=== Begin Enclosure ===

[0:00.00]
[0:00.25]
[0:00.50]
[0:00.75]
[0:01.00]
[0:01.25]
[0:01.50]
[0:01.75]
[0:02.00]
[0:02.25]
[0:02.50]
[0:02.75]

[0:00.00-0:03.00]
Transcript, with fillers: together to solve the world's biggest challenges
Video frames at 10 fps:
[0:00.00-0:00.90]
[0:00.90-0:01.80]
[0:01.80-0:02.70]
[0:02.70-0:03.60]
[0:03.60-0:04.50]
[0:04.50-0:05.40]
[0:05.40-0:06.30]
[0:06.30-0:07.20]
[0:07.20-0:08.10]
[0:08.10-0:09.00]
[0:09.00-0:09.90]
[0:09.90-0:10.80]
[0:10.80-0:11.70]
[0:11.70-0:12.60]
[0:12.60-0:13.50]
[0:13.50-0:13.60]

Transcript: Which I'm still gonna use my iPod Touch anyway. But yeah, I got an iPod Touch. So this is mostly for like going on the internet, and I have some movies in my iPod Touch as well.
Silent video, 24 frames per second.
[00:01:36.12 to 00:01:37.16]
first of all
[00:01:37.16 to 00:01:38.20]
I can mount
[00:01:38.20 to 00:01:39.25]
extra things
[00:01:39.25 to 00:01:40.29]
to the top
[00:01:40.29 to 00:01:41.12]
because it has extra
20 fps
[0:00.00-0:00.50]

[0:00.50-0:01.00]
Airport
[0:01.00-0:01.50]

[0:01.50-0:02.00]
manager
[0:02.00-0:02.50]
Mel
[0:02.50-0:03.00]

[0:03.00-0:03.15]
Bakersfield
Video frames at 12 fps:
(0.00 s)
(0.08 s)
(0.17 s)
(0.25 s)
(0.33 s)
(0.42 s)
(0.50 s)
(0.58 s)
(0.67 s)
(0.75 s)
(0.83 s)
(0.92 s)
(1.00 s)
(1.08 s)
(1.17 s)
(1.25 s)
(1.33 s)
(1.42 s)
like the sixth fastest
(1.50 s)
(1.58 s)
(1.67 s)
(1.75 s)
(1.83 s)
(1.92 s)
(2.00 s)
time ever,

=== End Enclosure ===

● **Try it**
Of all the entries above, repeat only the lines from the line that has "[0:08.10-0:09.00]" to the line that has "[0:00.00-0:00.50]", both lines included, exactly.

● **Result**
[0:08.10-0:09.00]
[0:09.00-0:09.90]
[0:09.90-0:10.80]
[0:10.80-0:11.70]
[0:11.70-0:12.60]
[0:12.60-0:13.50]
[0:13.50-0:13.60]

Transcript: Which I'm still gonna use my iPod Touch anyway. But yeah, I got an iPod Touch. So this is mostly for like going on the internet, and I have some movies in my iPod Touch as well.
Silent video, 24 frames per second.
[00:01:36.12 to 00:01:37.16]
first of all
[00:01:37.16 to 00:01:38.20]
I can mount
[00:01:38.20 to 00:01:39.25]
extra things
[00:01:39.25 to 00:01:40.29]
to the top
[00:01:40.29 to 00:01:41.12]
because it has extra
20 fps
[0:00.00-0:00.50]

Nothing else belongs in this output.